§ **What is being asked**
Only the pictures are to be dropped; the rest of the data below is to be duplicated exactly.

Given records section start

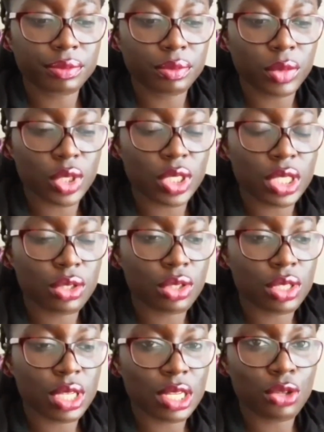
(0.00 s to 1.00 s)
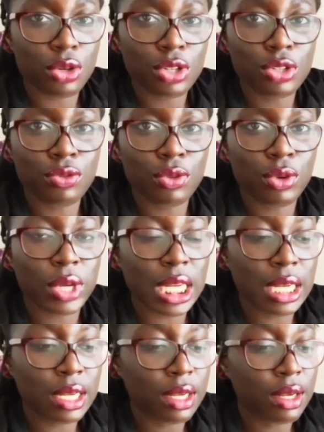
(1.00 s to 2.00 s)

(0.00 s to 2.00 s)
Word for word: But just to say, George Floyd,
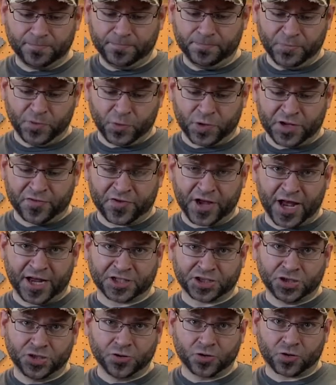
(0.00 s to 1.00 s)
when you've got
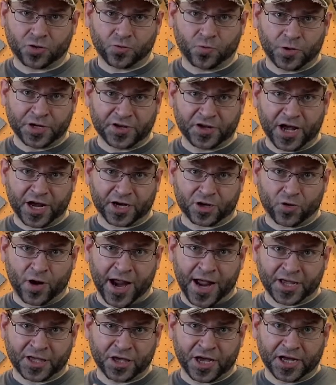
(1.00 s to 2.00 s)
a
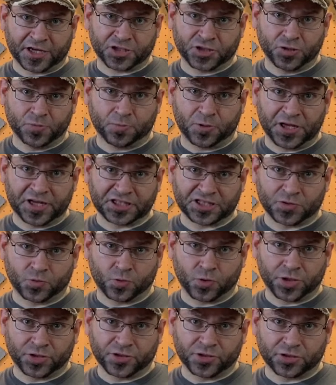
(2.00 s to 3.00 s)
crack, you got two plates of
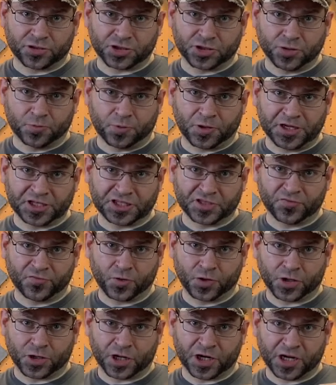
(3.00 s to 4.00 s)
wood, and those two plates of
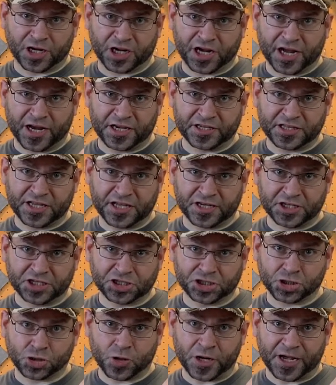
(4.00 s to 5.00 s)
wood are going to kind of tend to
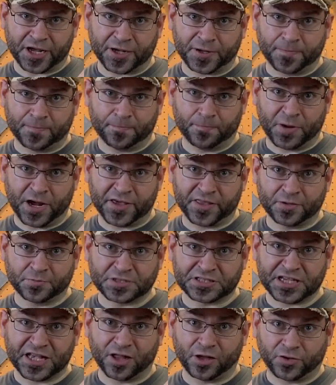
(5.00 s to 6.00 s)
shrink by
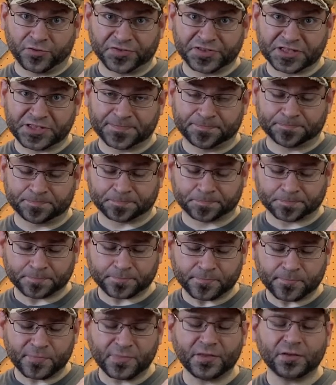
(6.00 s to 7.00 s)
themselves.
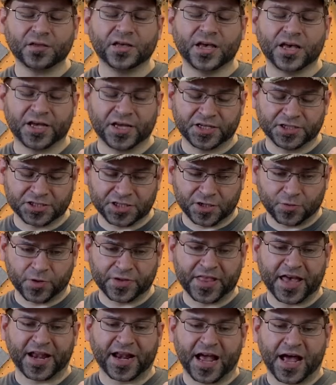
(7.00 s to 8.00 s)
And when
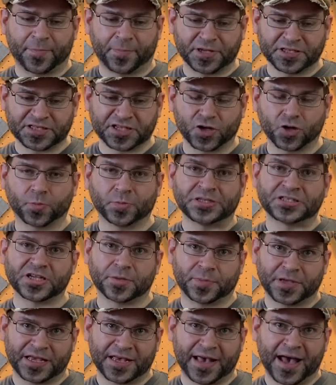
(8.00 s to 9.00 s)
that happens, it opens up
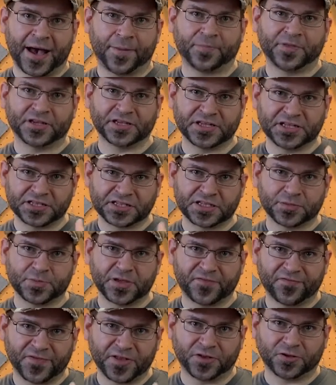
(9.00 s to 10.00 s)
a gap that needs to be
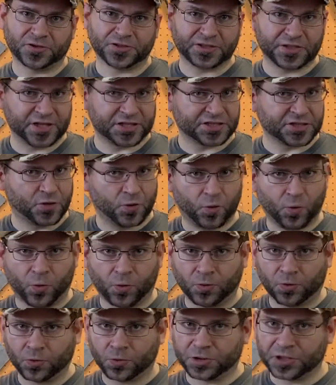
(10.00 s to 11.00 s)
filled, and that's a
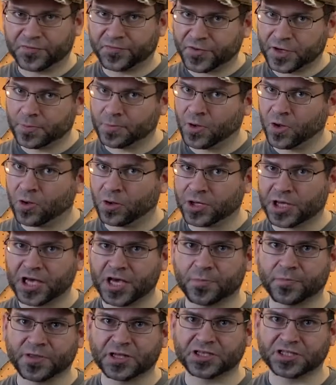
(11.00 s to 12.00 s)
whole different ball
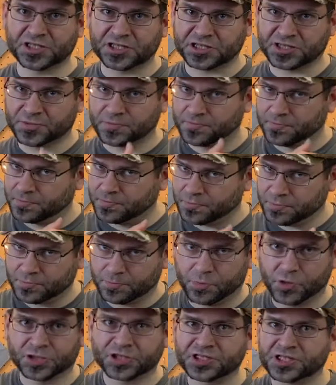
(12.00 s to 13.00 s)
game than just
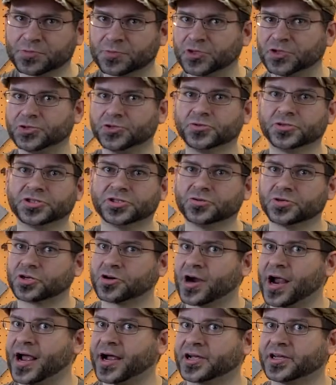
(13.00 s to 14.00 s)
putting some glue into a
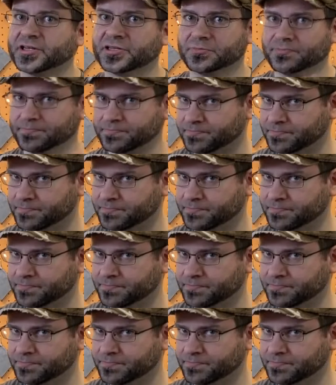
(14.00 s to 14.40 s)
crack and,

Given records section end

§ **Answer to this problem**
(0.00 s to 1.00 s)
(1.00 s to 2.00 s)

(0.00 s to 2.00 s)
Word for word: But just to say, George Floyd,
(0.00 s to 1.00 s)
when you've got
(1.00 s to 2.00 s)
a
(2.00 s to 3.00 s)
crack, you got two plates of
(3.00 s to 4.00 s)
wood, and those two plates of
(4.00 s to 5.00 s)
wood are going to kind of tend to
(5.00 s to 6.00 s)
shrink by
(6.00 s to 7.00 s)
themselves.
(7.00 s to 8.00 s)
And when
(8.00 s to 9.00 s)
that happens, it opens up
(9.00 s to 10.00 s)
a gap that needs to be
(10.00 s to 11.00 s)
filled, and that's a
(11.00 s to 12.00 s)
whole different ball
(12.00 s to 13.00 s)
game than just
(13.00 s to 14.00 s)
putting some glue into a
(14.00 s to 14.40 s)
crack and,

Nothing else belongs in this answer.